### TASK TO CARRY OUT:
Every entry is to be returned as it stands, apart from the pictures.

[Stored data]
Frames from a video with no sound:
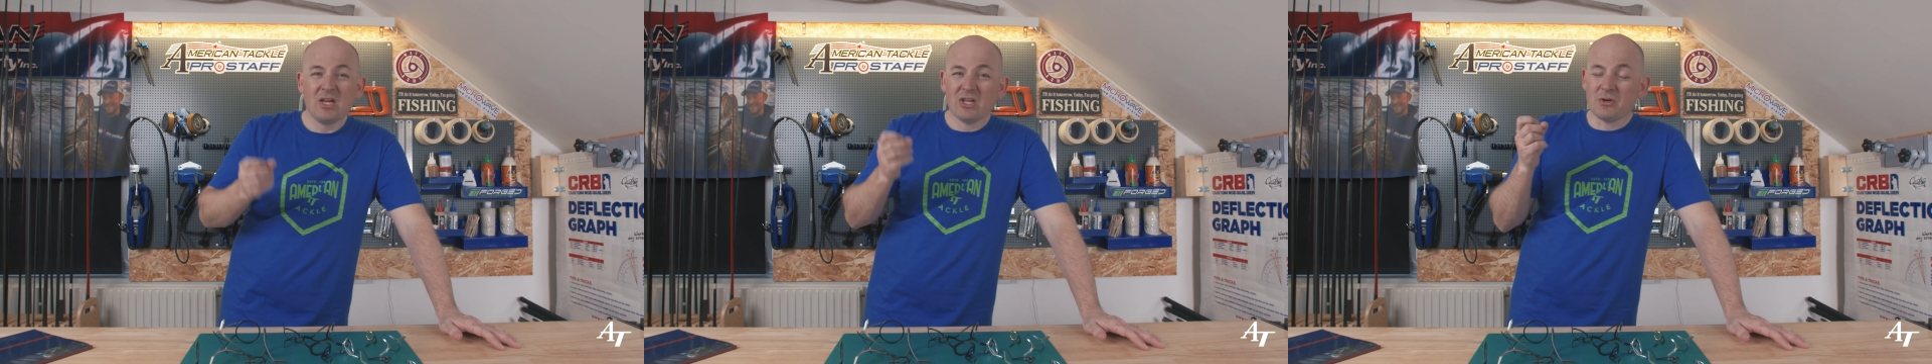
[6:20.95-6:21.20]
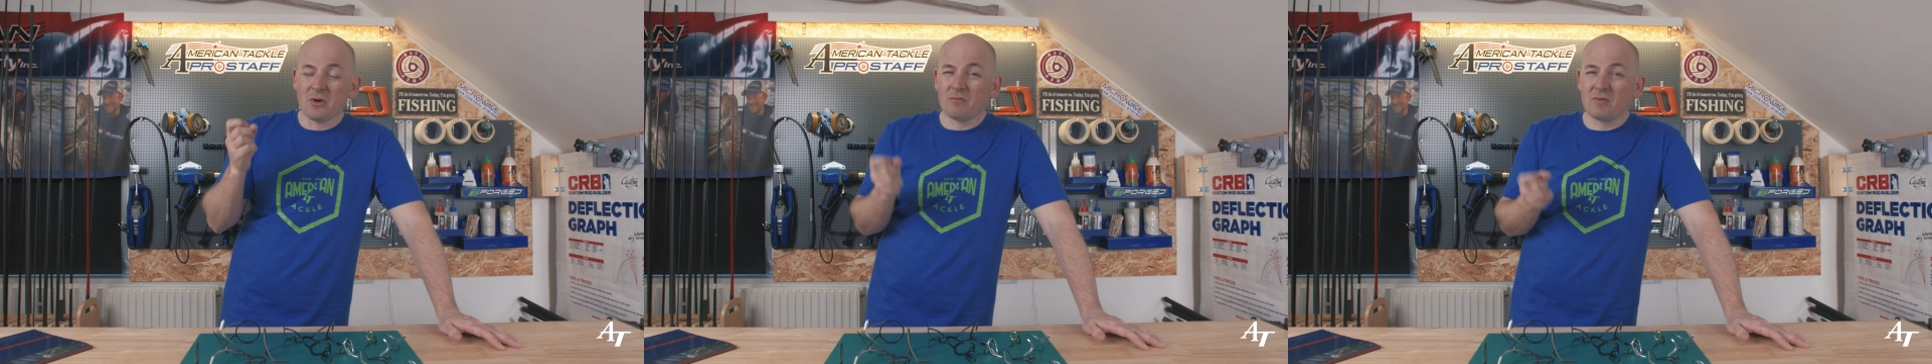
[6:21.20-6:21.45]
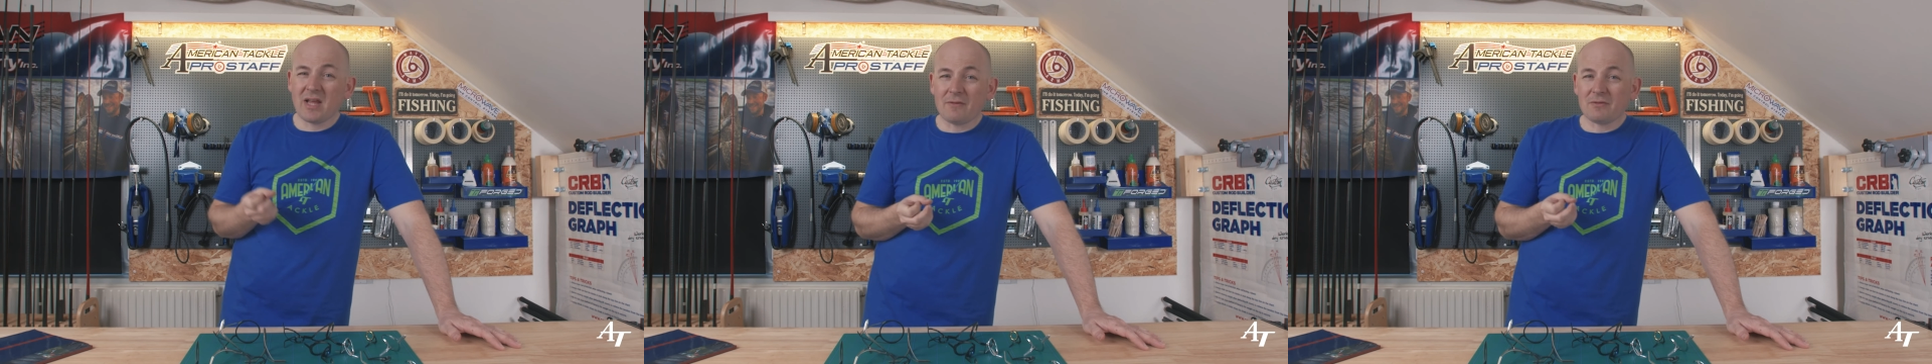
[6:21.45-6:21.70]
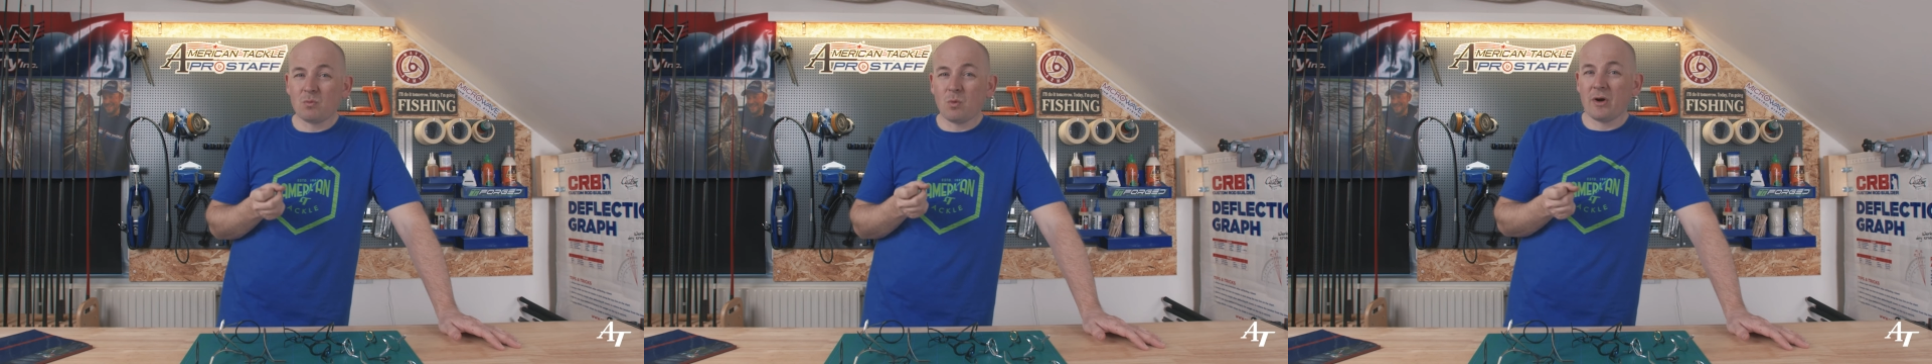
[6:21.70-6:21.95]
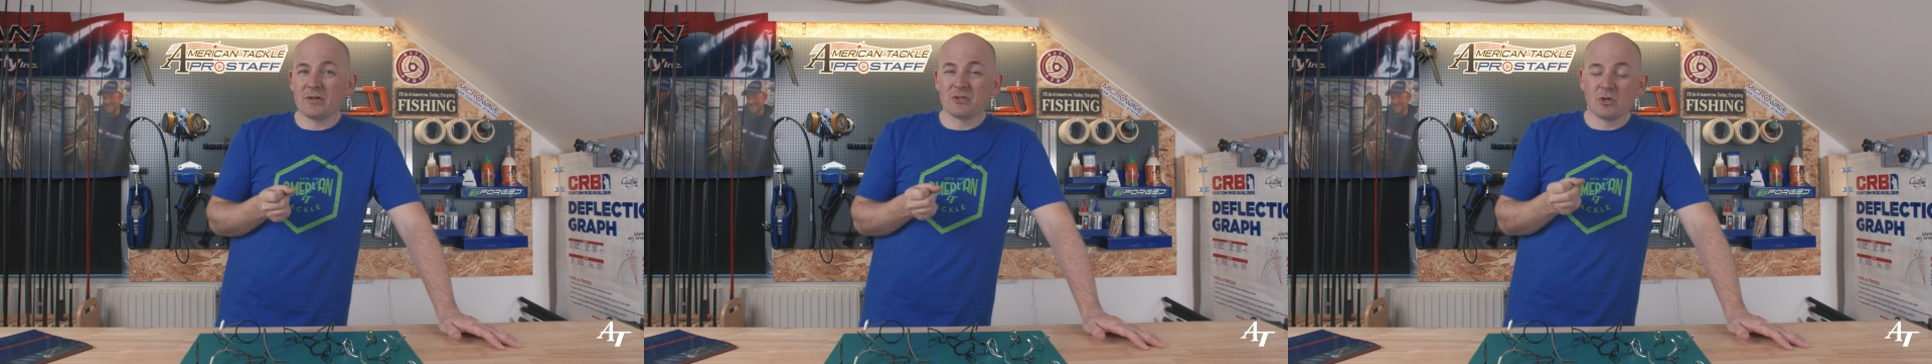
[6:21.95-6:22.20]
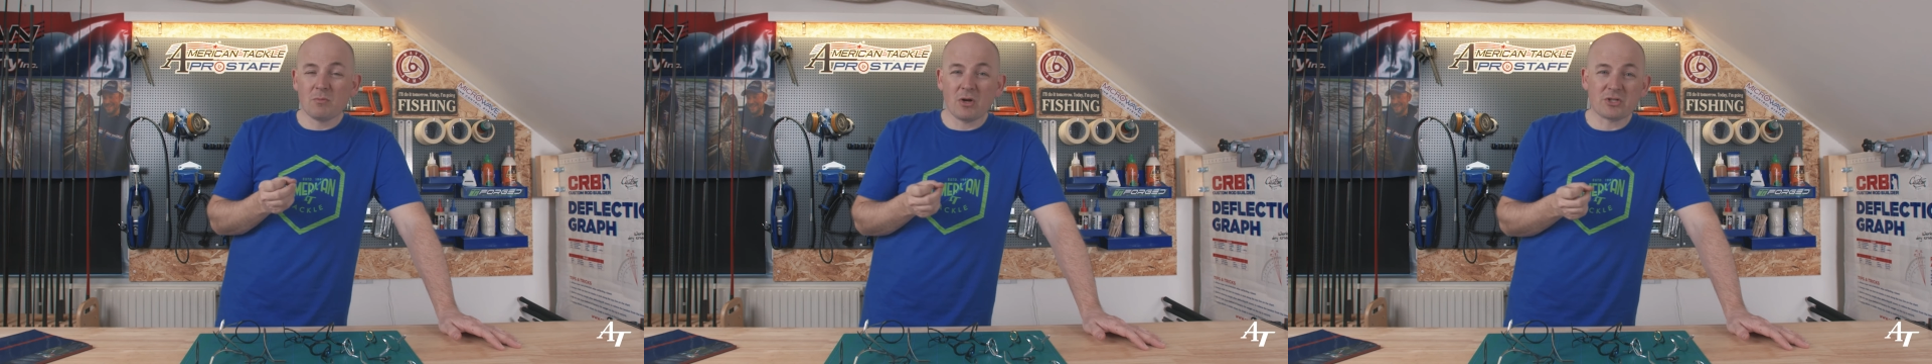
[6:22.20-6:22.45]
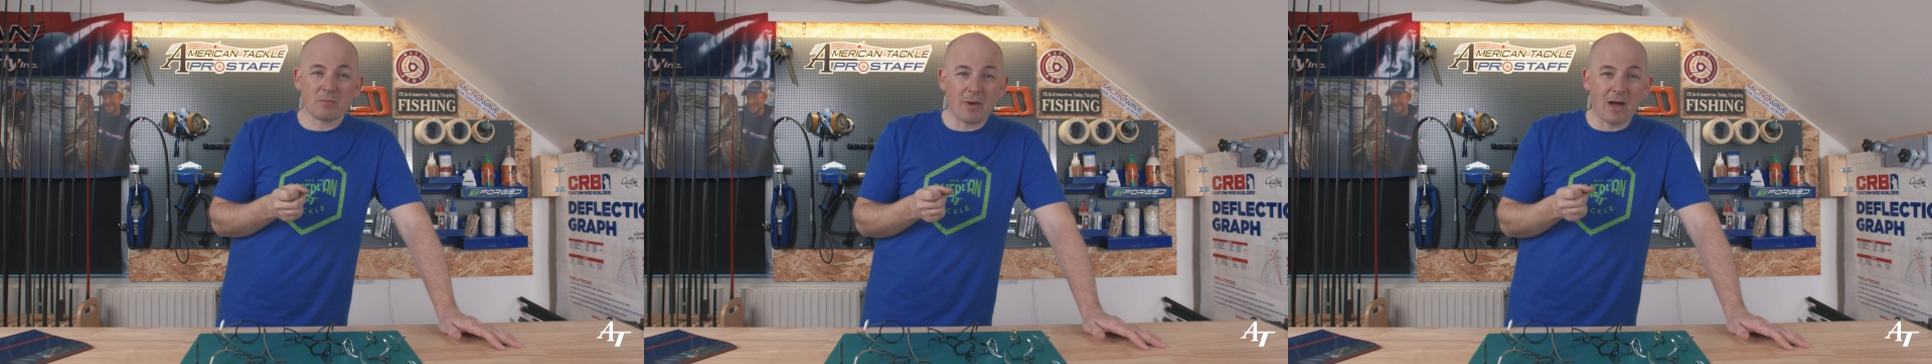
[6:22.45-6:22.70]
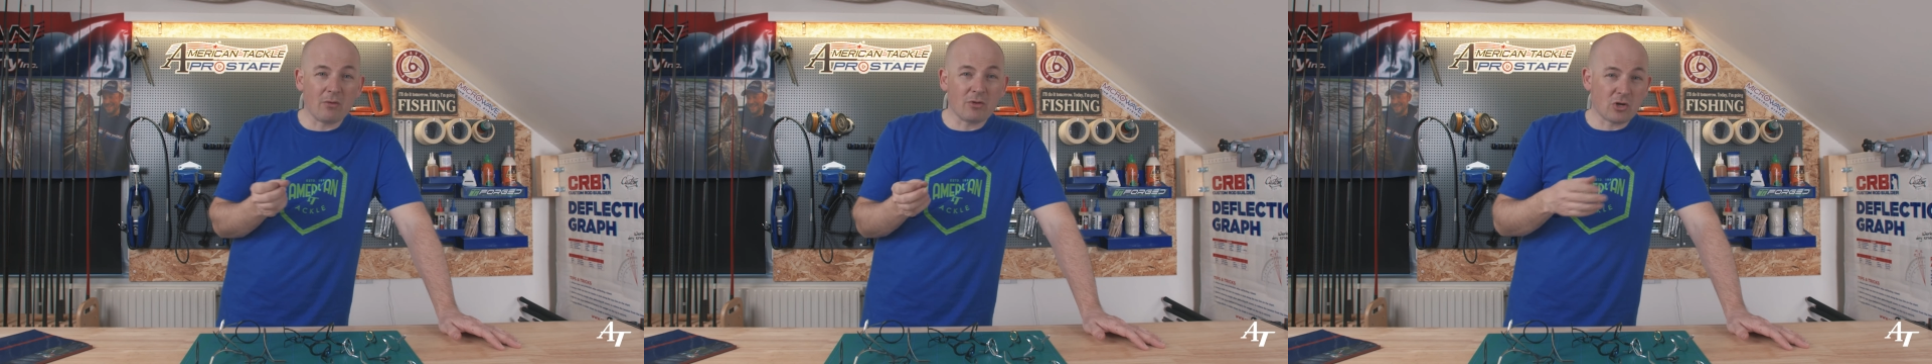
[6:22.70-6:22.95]
you don't really have to worry too much
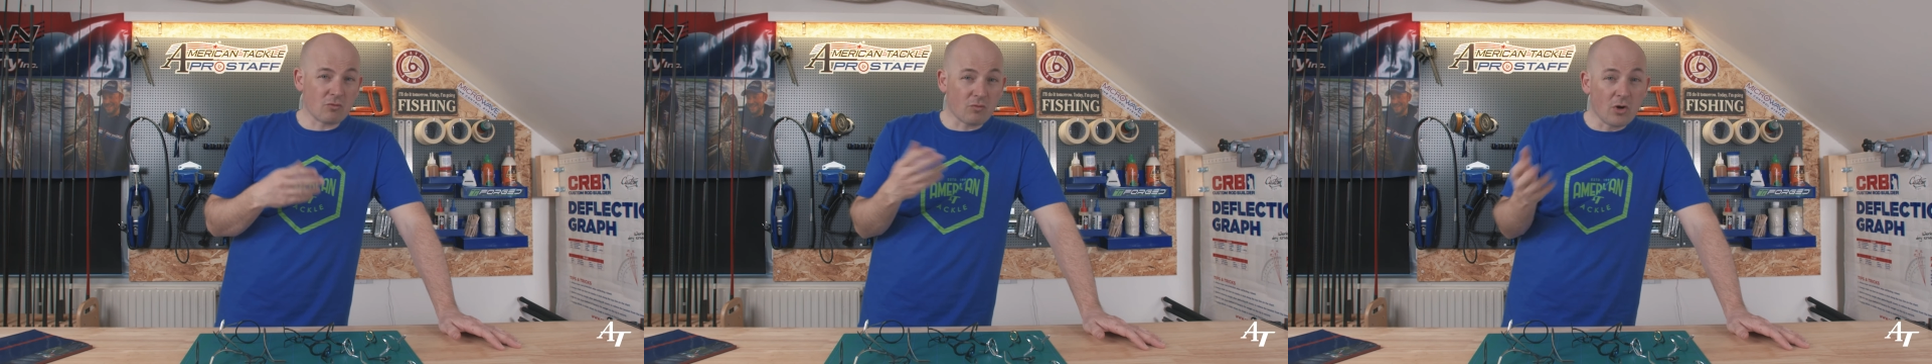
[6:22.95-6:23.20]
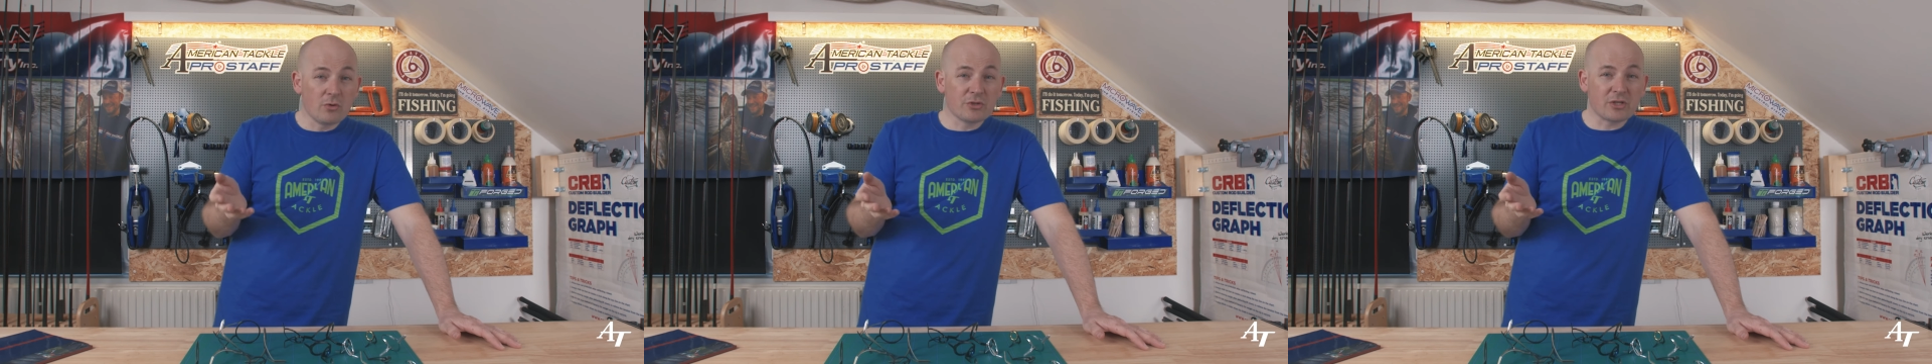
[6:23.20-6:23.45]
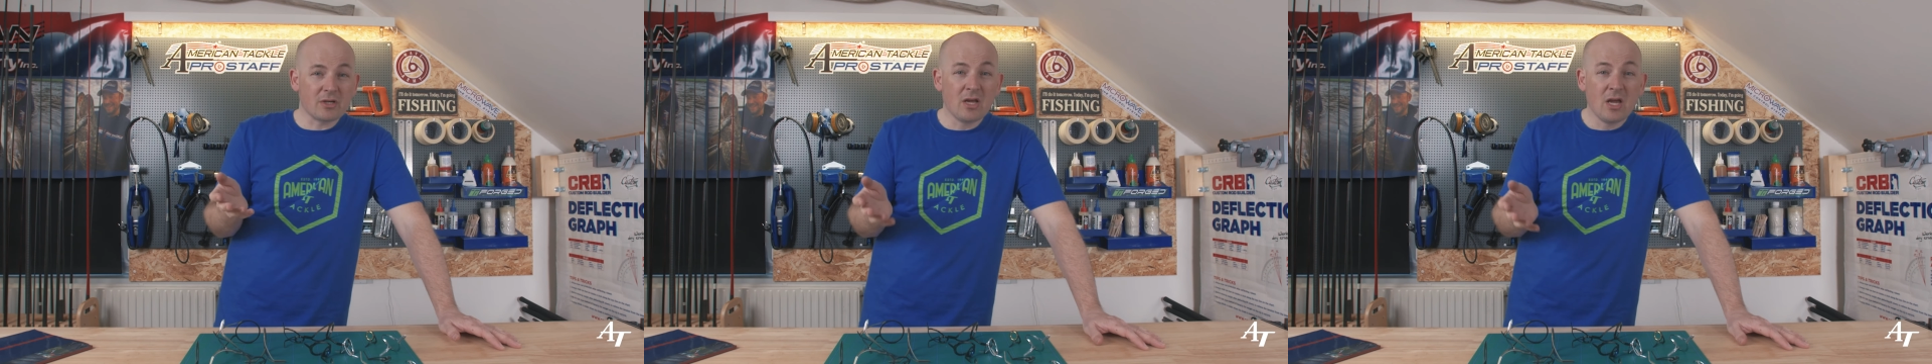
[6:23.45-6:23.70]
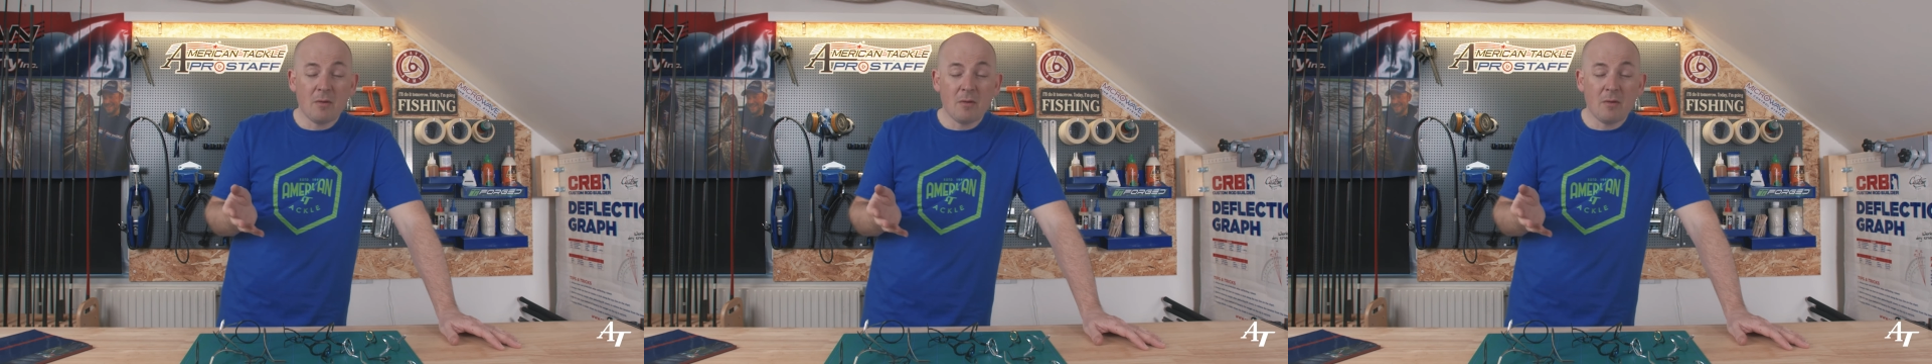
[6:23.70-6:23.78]
about corrosion,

### WORKED SOLUTION:
Frames from a video with no sound:
[6:20.95-6:21.20]
[6:21.20-6:21.45]
[6:21.45-6:21.70]
[6:21.70-6:21.95]
[6:21.95-6:22.20]
[6:22.20-6:22.45]
[6:22.45-6:22.70]
[6:22.70-6:22.95]
you don't really have to worry too much
[6:22.95-6:23.20]
[6:23.20-6:23.45]
[6:23.45-6:23.70]
[6:23.70-6:23.78]
about corrosion,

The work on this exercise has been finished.